---- MATERIALS PROVIDED
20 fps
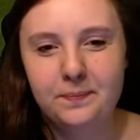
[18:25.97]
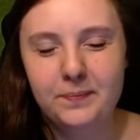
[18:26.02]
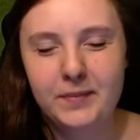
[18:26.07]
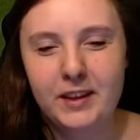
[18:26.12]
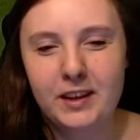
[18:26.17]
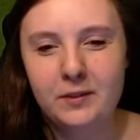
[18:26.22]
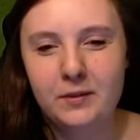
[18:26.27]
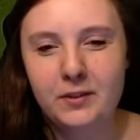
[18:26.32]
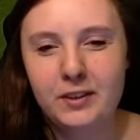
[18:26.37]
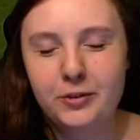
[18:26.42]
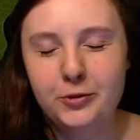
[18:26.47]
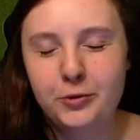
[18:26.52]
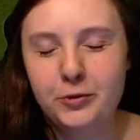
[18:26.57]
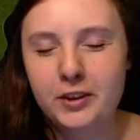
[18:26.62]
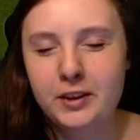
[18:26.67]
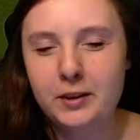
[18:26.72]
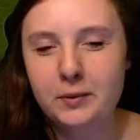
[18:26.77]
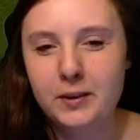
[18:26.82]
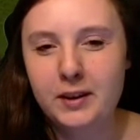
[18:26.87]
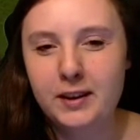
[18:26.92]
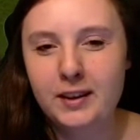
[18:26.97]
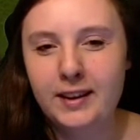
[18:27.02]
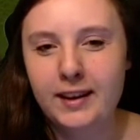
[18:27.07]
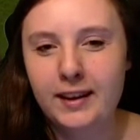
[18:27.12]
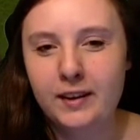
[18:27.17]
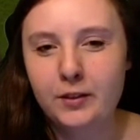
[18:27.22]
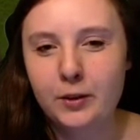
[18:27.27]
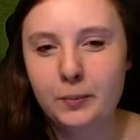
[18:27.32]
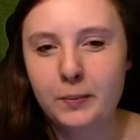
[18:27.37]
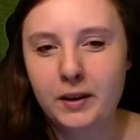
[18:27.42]
Even if they will
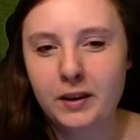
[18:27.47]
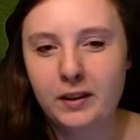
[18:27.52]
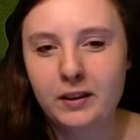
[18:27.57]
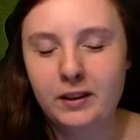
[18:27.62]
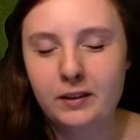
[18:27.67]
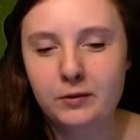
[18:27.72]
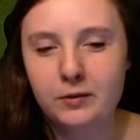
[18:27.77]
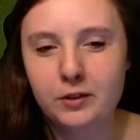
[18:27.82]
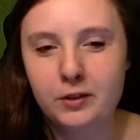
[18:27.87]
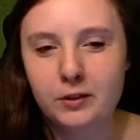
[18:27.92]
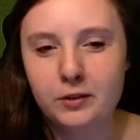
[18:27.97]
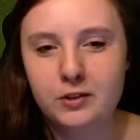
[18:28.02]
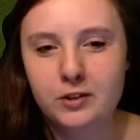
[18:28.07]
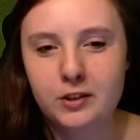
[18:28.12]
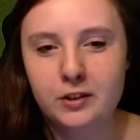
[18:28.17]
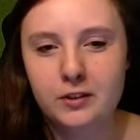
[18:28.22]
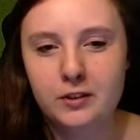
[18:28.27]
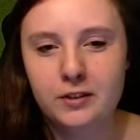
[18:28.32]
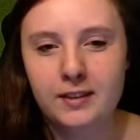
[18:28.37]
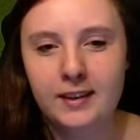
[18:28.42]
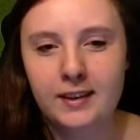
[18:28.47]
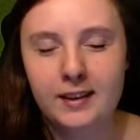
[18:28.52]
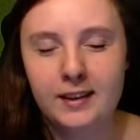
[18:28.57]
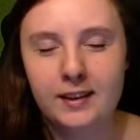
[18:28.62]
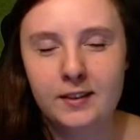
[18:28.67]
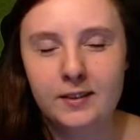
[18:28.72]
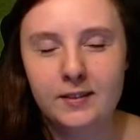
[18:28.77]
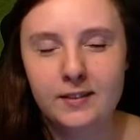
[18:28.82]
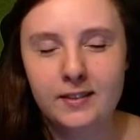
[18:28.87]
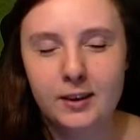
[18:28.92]
have the money in future, they
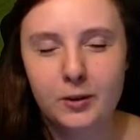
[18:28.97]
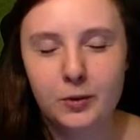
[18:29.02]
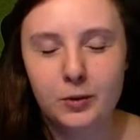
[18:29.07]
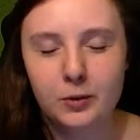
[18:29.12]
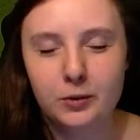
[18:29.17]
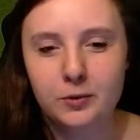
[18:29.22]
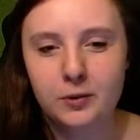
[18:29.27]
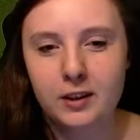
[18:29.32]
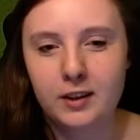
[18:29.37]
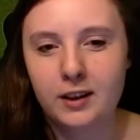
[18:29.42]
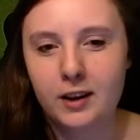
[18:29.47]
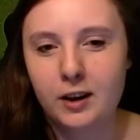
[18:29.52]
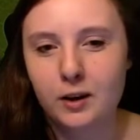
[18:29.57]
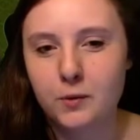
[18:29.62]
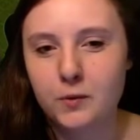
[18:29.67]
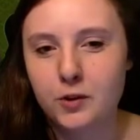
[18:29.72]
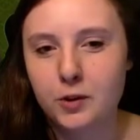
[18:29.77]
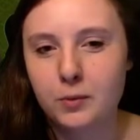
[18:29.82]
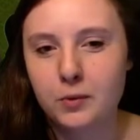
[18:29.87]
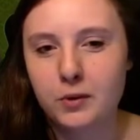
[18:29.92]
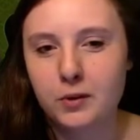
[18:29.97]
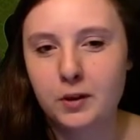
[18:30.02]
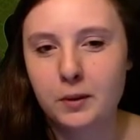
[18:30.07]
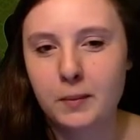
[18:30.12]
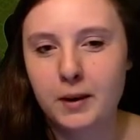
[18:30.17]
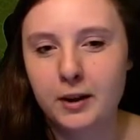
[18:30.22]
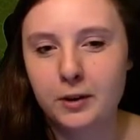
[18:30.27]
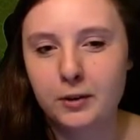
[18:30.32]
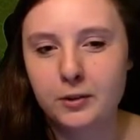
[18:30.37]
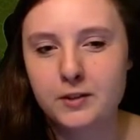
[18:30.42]
won't feel comfortable
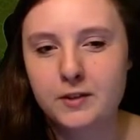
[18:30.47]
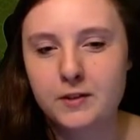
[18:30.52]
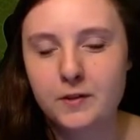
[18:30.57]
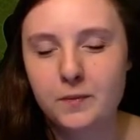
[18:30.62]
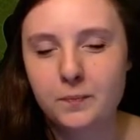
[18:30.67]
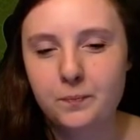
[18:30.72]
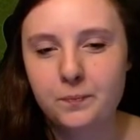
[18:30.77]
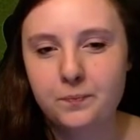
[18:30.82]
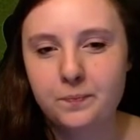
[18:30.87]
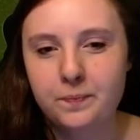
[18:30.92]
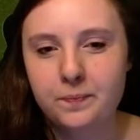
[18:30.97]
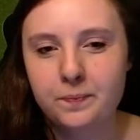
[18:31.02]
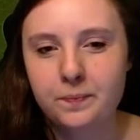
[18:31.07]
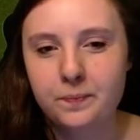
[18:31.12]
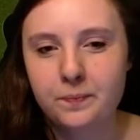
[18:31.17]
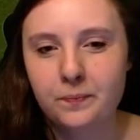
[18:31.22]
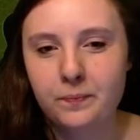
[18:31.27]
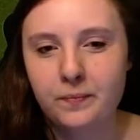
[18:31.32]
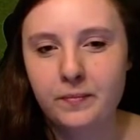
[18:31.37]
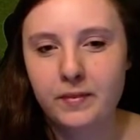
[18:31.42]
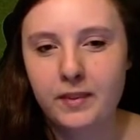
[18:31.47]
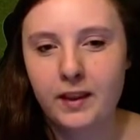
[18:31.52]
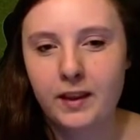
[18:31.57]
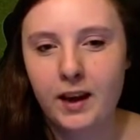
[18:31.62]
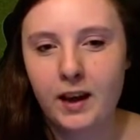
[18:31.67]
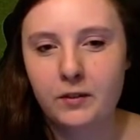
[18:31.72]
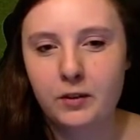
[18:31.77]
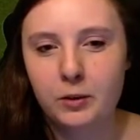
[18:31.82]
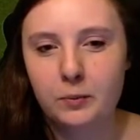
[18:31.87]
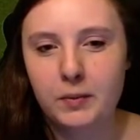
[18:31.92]
about
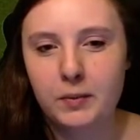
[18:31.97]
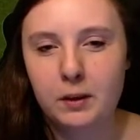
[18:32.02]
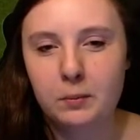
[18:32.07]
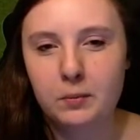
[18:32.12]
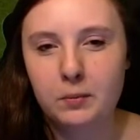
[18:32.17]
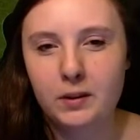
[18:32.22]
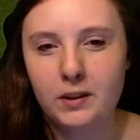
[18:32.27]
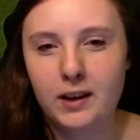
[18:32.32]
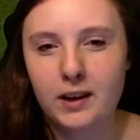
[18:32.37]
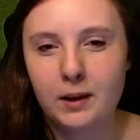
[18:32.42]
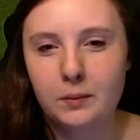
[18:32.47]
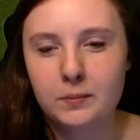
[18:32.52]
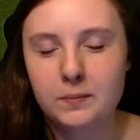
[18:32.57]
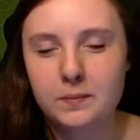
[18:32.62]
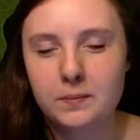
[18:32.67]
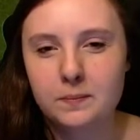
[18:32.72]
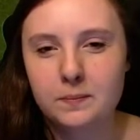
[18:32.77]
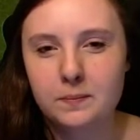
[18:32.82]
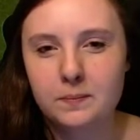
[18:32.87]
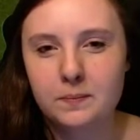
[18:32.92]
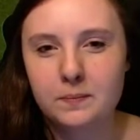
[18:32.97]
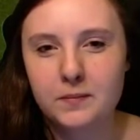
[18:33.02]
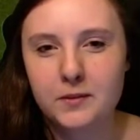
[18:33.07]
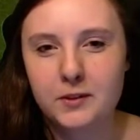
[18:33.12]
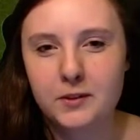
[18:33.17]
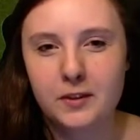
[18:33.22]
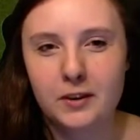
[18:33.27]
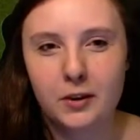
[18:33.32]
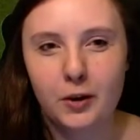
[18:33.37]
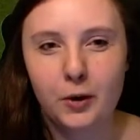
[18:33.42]
having people come to
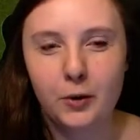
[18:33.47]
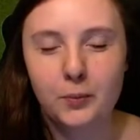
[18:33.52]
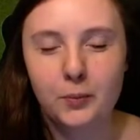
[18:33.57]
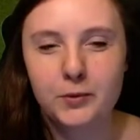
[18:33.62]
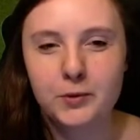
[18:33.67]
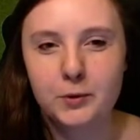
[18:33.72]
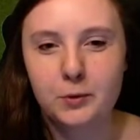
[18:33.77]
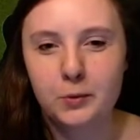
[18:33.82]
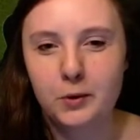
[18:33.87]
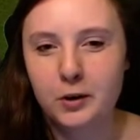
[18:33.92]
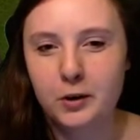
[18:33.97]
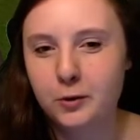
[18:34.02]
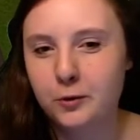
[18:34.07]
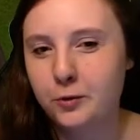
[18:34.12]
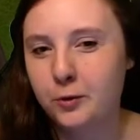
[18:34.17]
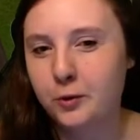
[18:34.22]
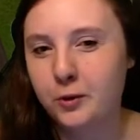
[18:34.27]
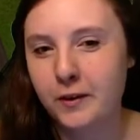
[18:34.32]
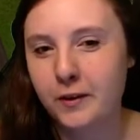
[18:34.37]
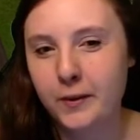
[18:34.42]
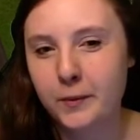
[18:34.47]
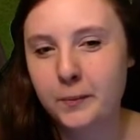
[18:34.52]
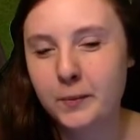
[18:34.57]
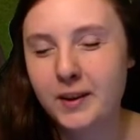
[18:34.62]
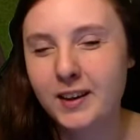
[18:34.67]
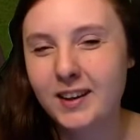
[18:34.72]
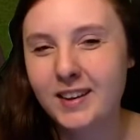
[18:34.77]
their home to work for them.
--------
- DIRECTIONS FOR THIS TASK
Omit the pictures and set down the records exactly.

- REPLY TO THE EXERCISE
20 fps
[18:25.97]
[18:26.02]
[18:26.07]
[18:26.12]
[18:26.17]
[18:26.22]
[18:26.27]
[18:26.32]
[18:26.37]
[18:26.42]
[18:26.47]
[18:26.52]
[18:26.57]
[18:26.62]
[18:26.67]
[18:26.72]
[18:26.77]
[18:26.82]
[18:26.87]
[18:26.92]
[18:26.97]
[18:27.02]
[18:27.07]
[18:27.12]
[18:27.17]
[18:27.22]
[18:27.27]
[18:27.32]
[18:27.37]
[18:27.42]
Even if they will
[18:27.47]
[18:27.52]
[18:27.57]
[18:27.62]
[18:27.67]
[18:27.72]
[18:27.77]
[18:27.82]
[18:27.87]
[18:27.92]
[18:27.97]
[18:28.02]
[18:28.07]
[18:28.12]
[18:28.17]
[18:28.22]
[18:28.27]
[18:28.32]
[18:28.37]
[18:28.42]
[18:28.47]
[18:28.52]
[18:28.57]
[18:28.62]
[18:28.67]
[18:28.72]
[18:28.77]
[18:28.82]
[18:28.87]
[18:28.92]
have the money in future, they
[18:28.97]
[18:29.02]
[18:29.07]
[18:29.12]
[18:29.17]
[18:29.22]
[18:29.27]
[18:29.32]
[18:29.37]
[18:29.42]
[18:29.47]
[18:29.52]
[18:29.57]
[18:29.62]
[18:29.67]
[18:29.72]
[18:29.77]
[18:29.82]
[18:29.87]
[18:29.92]
[18:29.97]
[18:30.02]
[18:30.07]
[18:30.12]
[18:30.17]
[18:30.22]
[18:30.27]
[18:30.32]
[18:30.37]
[18:30.42]
won't feel comfortable
[18:30.47]
[18:30.52]
[18:30.57]
[18:30.62]
[18:30.67]
[18:30.72]
[18:30.77]
[18:30.82]
[18:30.87]
[18:30.92]
[18:30.97]
[18:31.02]
[18:31.07]
[18:31.12]
[18:31.17]
[18:31.22]
[18:31.27]
[18:31.32]
[18:31.37]
[18:31.42]
[18:31.47]
[18:31.52]
[18:31.57]
[18:31.62]
[18:31.67]
[18:31.72]
[18:31.77]
[18:31.82]
[18:31.87]
[18:31.92]
about
[18:31.97]
[18:32.02]
[18:32.07]
[18:32.12]
[18:32.17]
[18:32.22]
[18:32.27]
[18:32.32]
[18:32.37]
[18:32.42]
[18:32.47]
[18:32.52]
[18:32.57]
[18:32.62]
[18:32.67]
[18:32.72]
[18:32.77]
[18:32.82]
[18:32.87]
[18:32.92]
[18:32.97]
[18:33.02]
[18:33.07]
[18:33.12]
[18:33.17]
[18:33.22]
[18:33.27]
[18:33.32]
[18:33.37]
[18:33.42]
having people come to
[18:33.47]
[18:33.52]
[18:33.57]
[18:33.62]
[18:33.67]
[18:33.72]
[18:33.77]
[18:33.82]
[18:33.87]
[18:33.92]
[18:33.97]
[18:34.02]
[18:34.07]
[18:34.12]
[18:34.17]
[18:34.22]
[18:34.27]
[18:34.32]
[18:34.37]
[18:34.42]
[18:34.47]
[18:34.52]
[18:34.57]
[18:34.62]
[18:34.67]
[18:34.72]
[18:34.77]
their home to work for them.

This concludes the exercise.